If the blood be stirred or "whipped" while it is coagulating, the clot may be broken up and the fibrin separated as fast as it forms. The blood which then remains consists of serum and corpuscles and will not coagulate. It is known as "defibrinated" blood.
Certain substances, called opsonins, have recently been shown to exist in the plasma, that aid the white corpuscles in their work of destroying germs. The opsonins appear to act in such a manner as to weaken the germs and make them more susceptible to the attacks of the white corpuscles.
Some of the changes in the blood are very closely related to our everyday habits and inclinations. For example, a lack of nourishment in the blood causes hunger and this leads to the taking of food. If the fluids of the body become too dense, a feeling of thirst is aroused which prompts one to drink water.
Metchnikoff, The New Hygiene.
A physiological salt solution is prepared by dissolving .6 of a gram of common salt in 100 cc. of distilled water or pure cistern water. This solution, having the same density as the plasma of the blood, does not act injuriously upon the corpuscles.

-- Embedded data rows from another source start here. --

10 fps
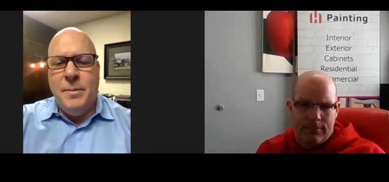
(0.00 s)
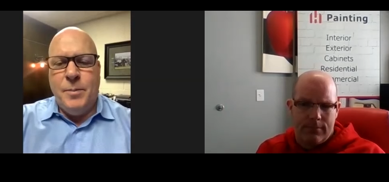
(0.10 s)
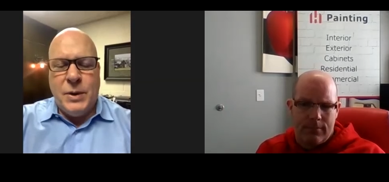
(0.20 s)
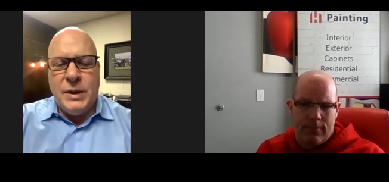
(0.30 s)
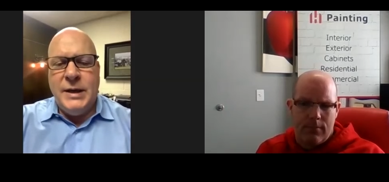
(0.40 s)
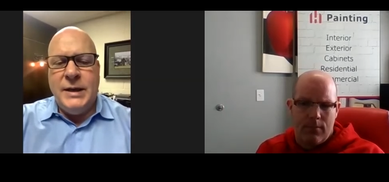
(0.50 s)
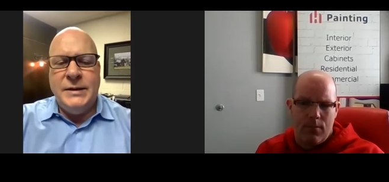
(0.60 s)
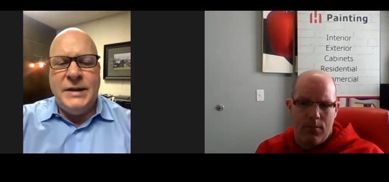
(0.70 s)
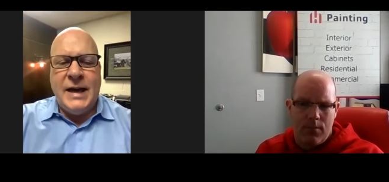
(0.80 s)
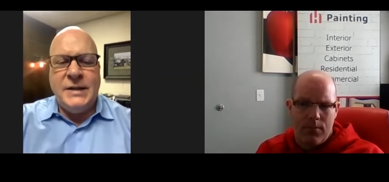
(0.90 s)
Speaker 1: pull in,
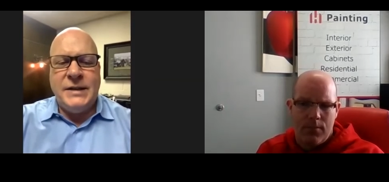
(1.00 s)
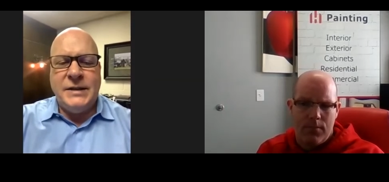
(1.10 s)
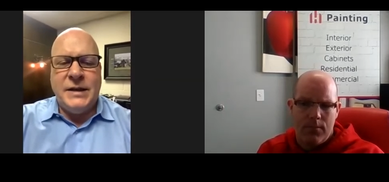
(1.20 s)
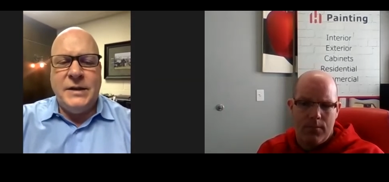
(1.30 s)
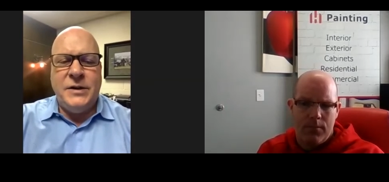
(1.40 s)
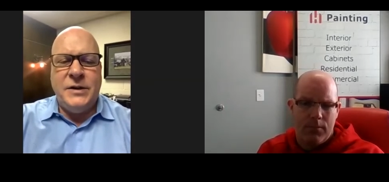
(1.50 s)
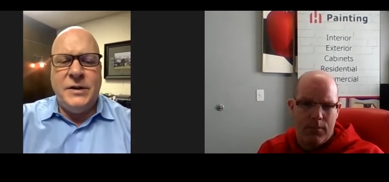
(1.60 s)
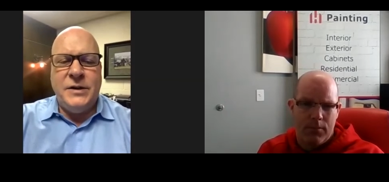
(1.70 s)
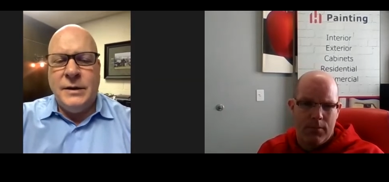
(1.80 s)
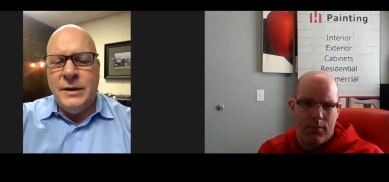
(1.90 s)
text us that you're
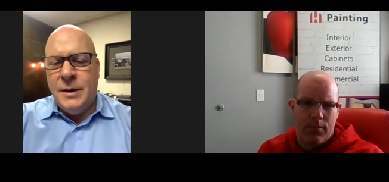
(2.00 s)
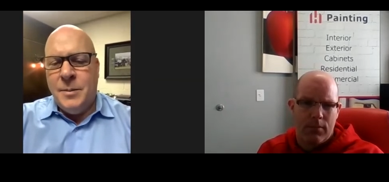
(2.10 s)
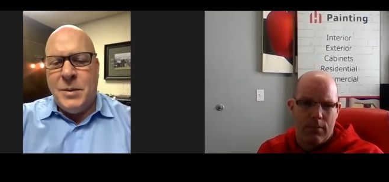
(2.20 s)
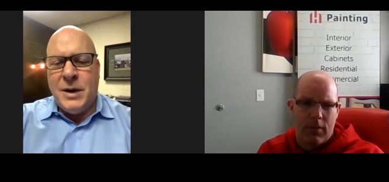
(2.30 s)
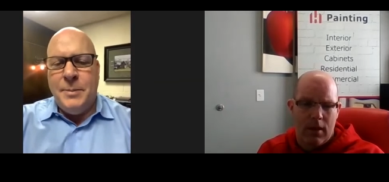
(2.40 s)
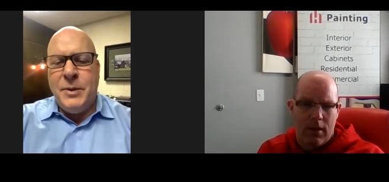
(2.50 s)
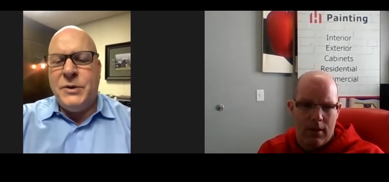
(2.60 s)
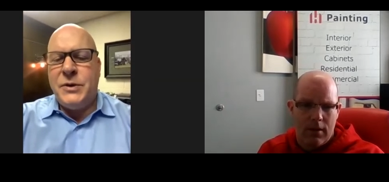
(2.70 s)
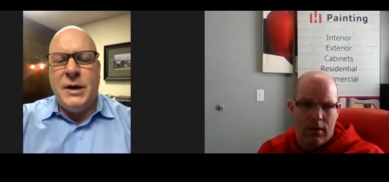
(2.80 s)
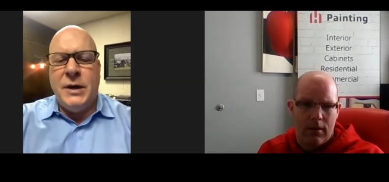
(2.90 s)
there, pop your
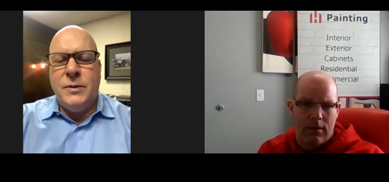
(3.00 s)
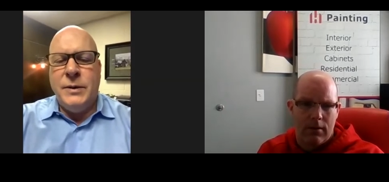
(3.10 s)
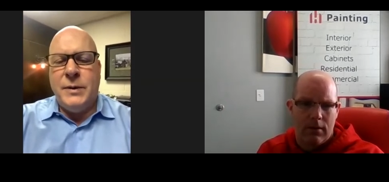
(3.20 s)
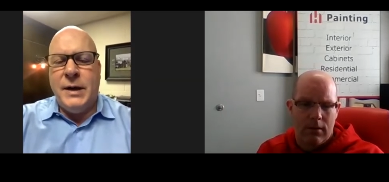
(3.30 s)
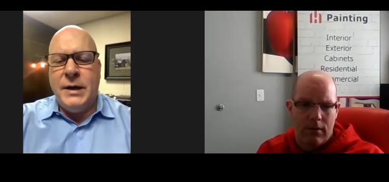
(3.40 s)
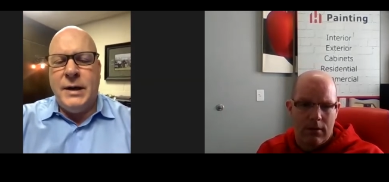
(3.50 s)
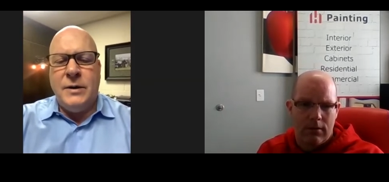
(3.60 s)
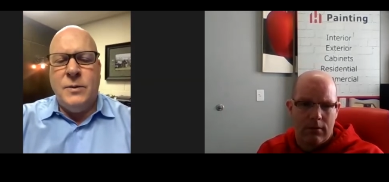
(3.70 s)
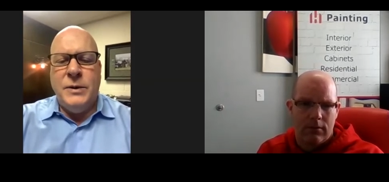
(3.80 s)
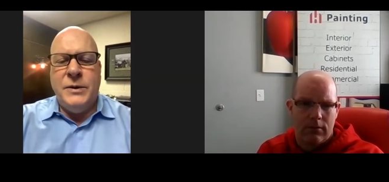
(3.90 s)
trunk, we run it out,
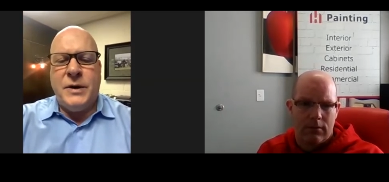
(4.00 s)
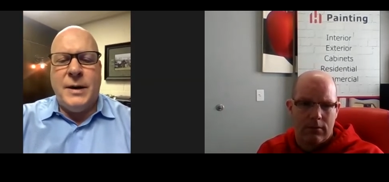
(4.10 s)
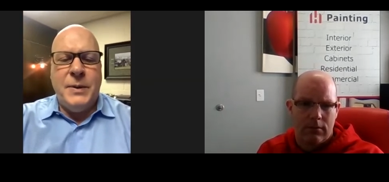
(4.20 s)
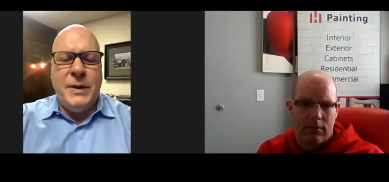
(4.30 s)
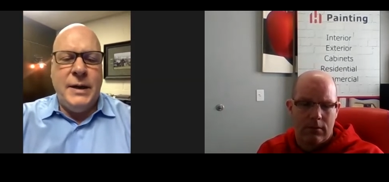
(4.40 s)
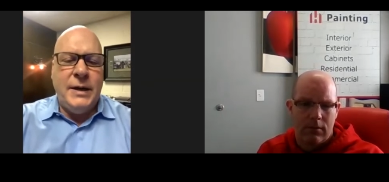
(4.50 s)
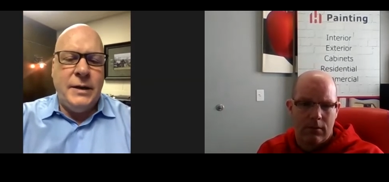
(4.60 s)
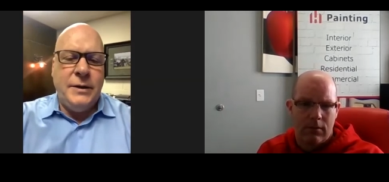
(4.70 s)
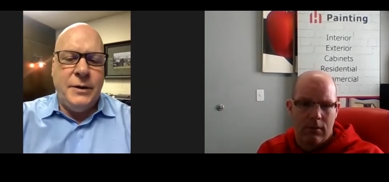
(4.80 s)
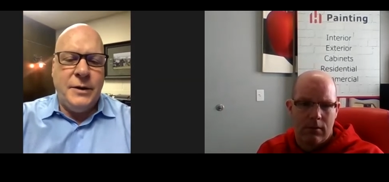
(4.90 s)
we drop it in, and
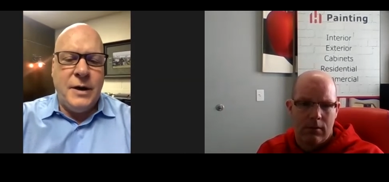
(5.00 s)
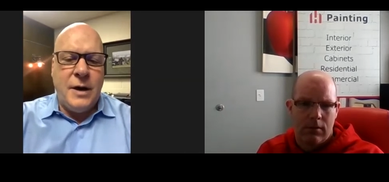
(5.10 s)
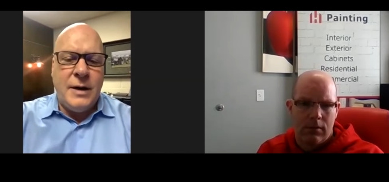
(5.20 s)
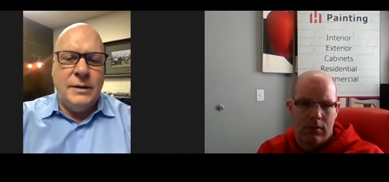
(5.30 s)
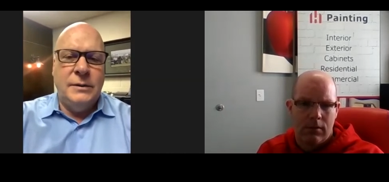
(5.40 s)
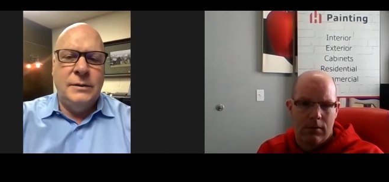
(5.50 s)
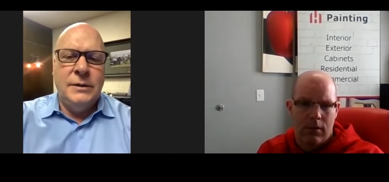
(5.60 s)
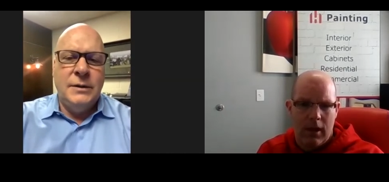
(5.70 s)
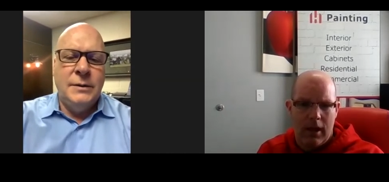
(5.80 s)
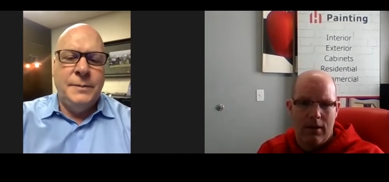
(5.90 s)
you're gone.
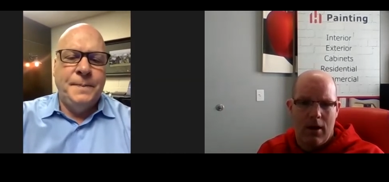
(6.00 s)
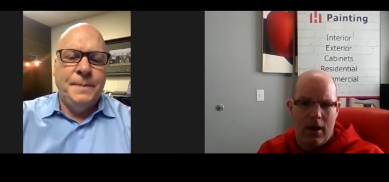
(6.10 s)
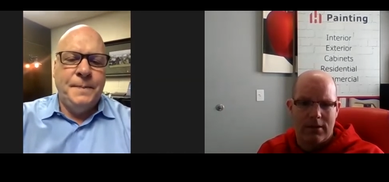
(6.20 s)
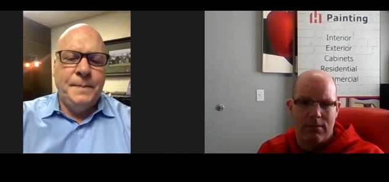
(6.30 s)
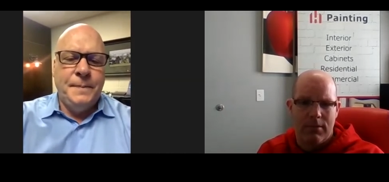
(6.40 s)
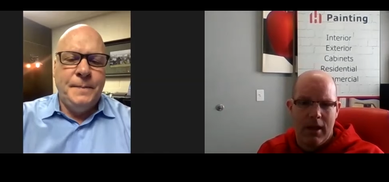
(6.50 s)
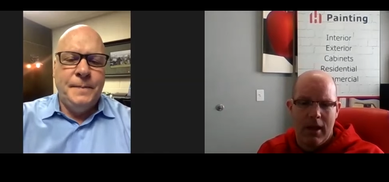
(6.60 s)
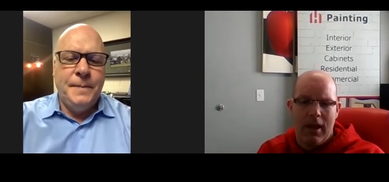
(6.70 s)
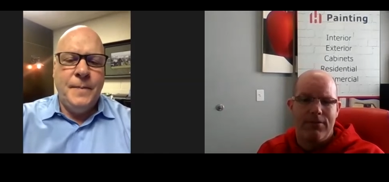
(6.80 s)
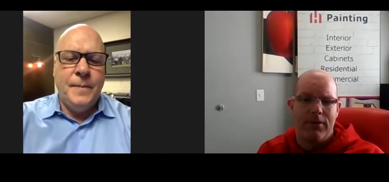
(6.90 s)
Speaker 2: Okay, awesome.
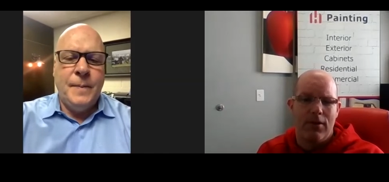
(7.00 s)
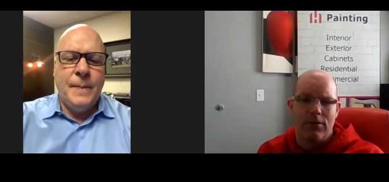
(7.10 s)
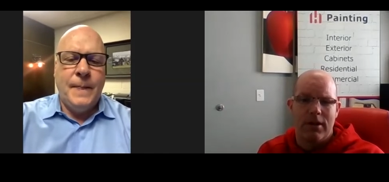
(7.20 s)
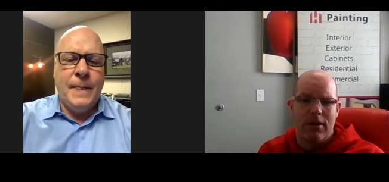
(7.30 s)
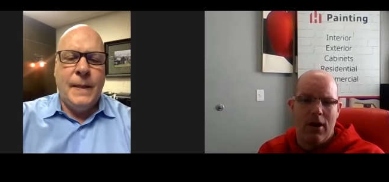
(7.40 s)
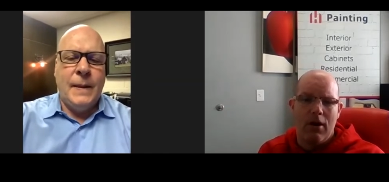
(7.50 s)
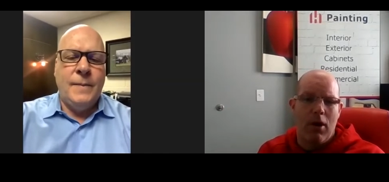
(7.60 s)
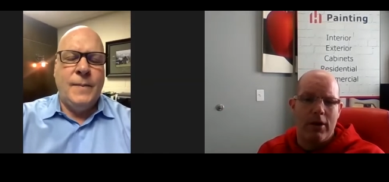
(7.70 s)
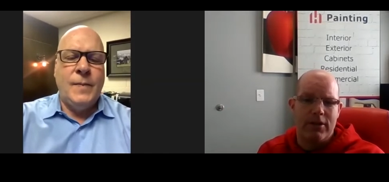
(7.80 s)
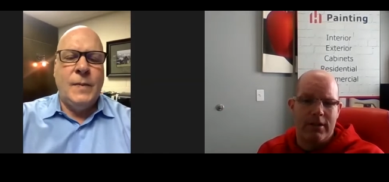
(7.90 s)
And for those that are
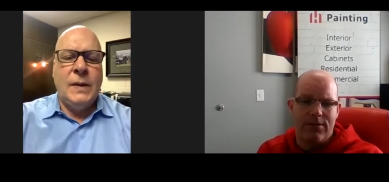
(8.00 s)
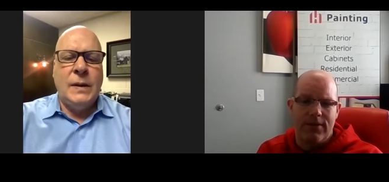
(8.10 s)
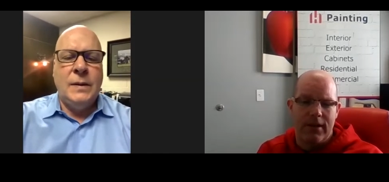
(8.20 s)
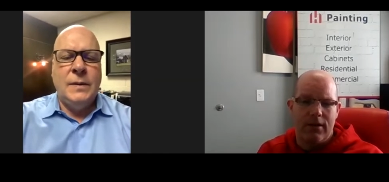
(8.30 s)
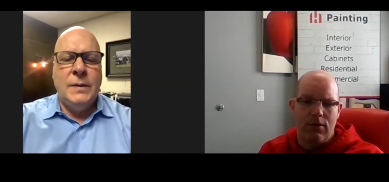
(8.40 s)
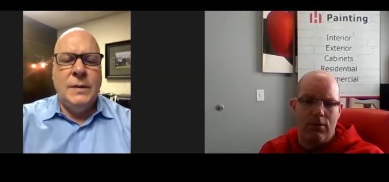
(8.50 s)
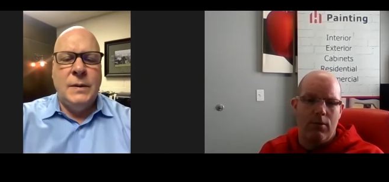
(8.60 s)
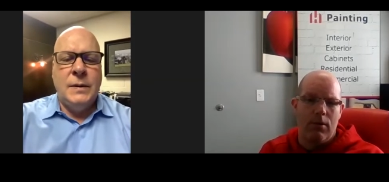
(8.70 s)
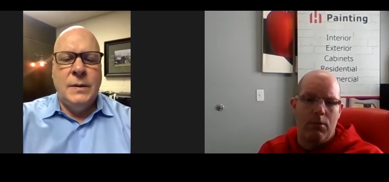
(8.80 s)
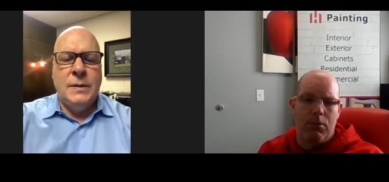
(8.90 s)
watching this video,
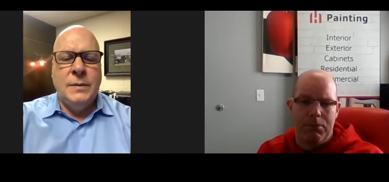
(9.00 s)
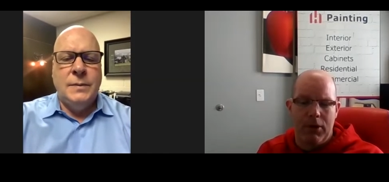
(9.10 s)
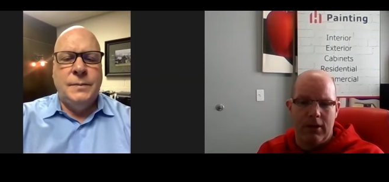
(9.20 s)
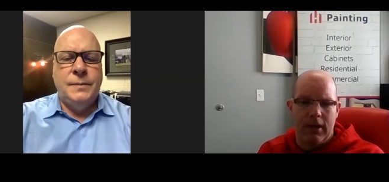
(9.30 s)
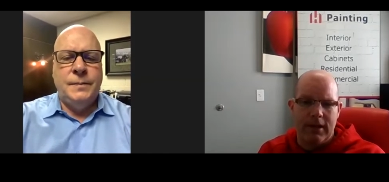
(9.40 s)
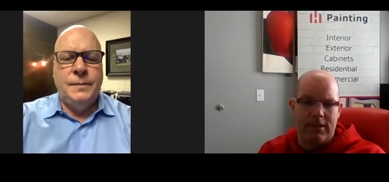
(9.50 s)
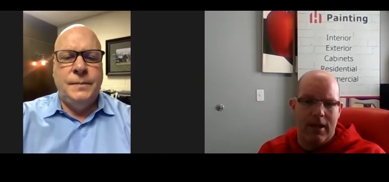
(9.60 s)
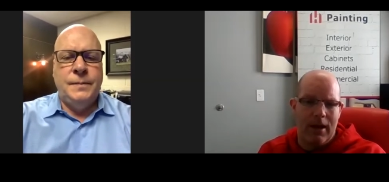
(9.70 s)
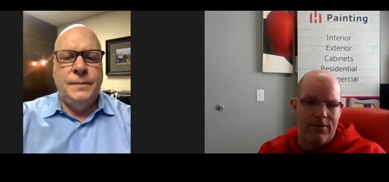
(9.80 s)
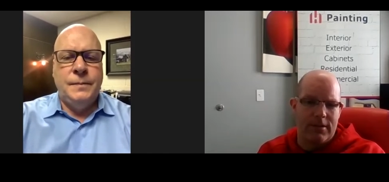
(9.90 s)
we'll, we'll put links
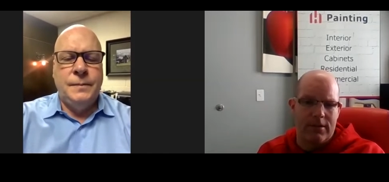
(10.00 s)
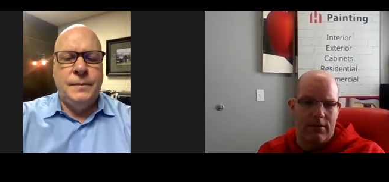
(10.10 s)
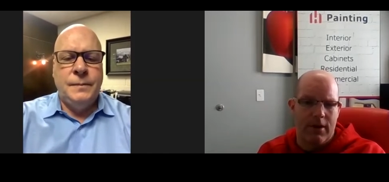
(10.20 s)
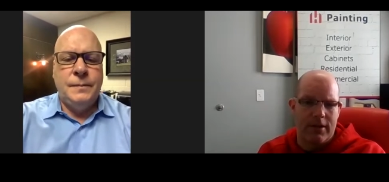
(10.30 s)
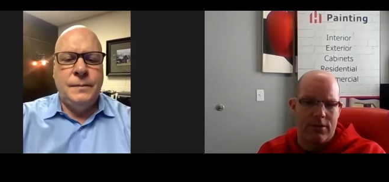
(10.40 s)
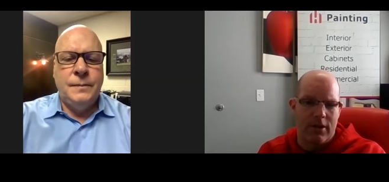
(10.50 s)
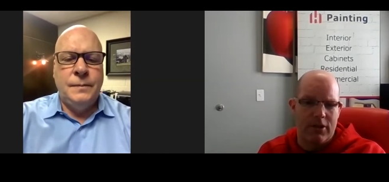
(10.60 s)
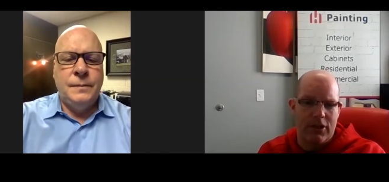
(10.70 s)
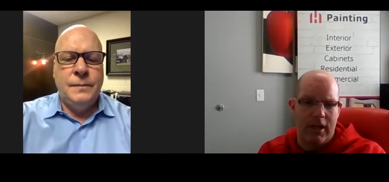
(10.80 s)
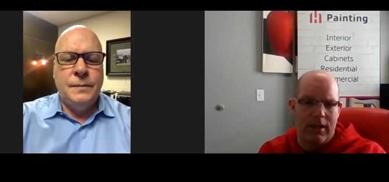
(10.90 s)
to every single restaurant
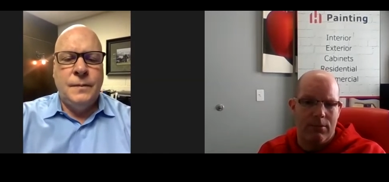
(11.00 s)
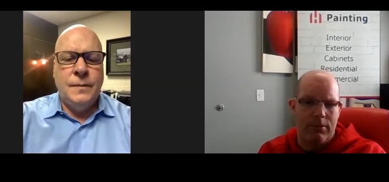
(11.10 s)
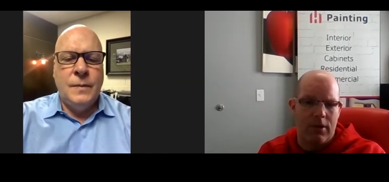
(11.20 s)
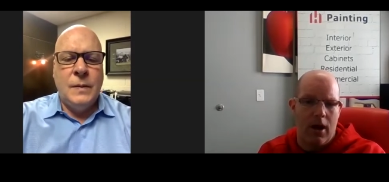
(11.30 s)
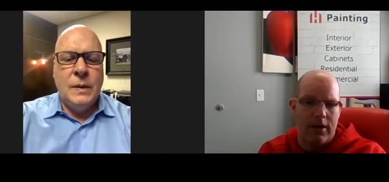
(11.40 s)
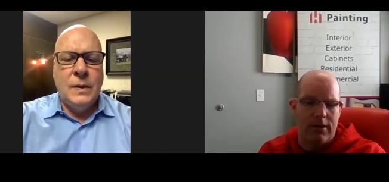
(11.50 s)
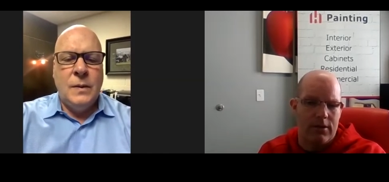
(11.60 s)
chain that we're talking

The term "circulation" literally means moving in a circle. While the blood does not move through the body in a circle, the term is justified by the fact that the blood flows out continually from a single point, the heart, and to this point is continually returning.
The heart at first glance seems to bear little resemblance to the pumps in common use. When it is remembered, however, that any contrivance which moves a fluid by varying the size of a cavity is a pump, it is seen that not only the heart, but the chest in breathing and also the mouth in sucking a liquid through a tube, are pumps in principle. The ordinary syringe bulb illustrates the class of pumps to which the heart belongs. (See Practical Work.)
The contraction of the heart is known as the systole and its relaxation as the diastole. The systole plus the diastole forms the so-called "cardiac cycle" (Fig. 18). This consists of (1) the contraction of the auricles, (2) the contraction of the ventricles, and (3) the period of rest. The heart systole includes the contraction of both the auricles and the ventricles.
Martin, The Human Body.
The pressure maintained by the left ventricle has been estimated to be nearly three and one half pounds to the square inch—a pressure sufficient to sustain a column of water eight feet high. The pressure maintained by the right ventricle is about one third as great. In maintaining this pressure the heart does a work equal to about one two-hundredth of a horse power.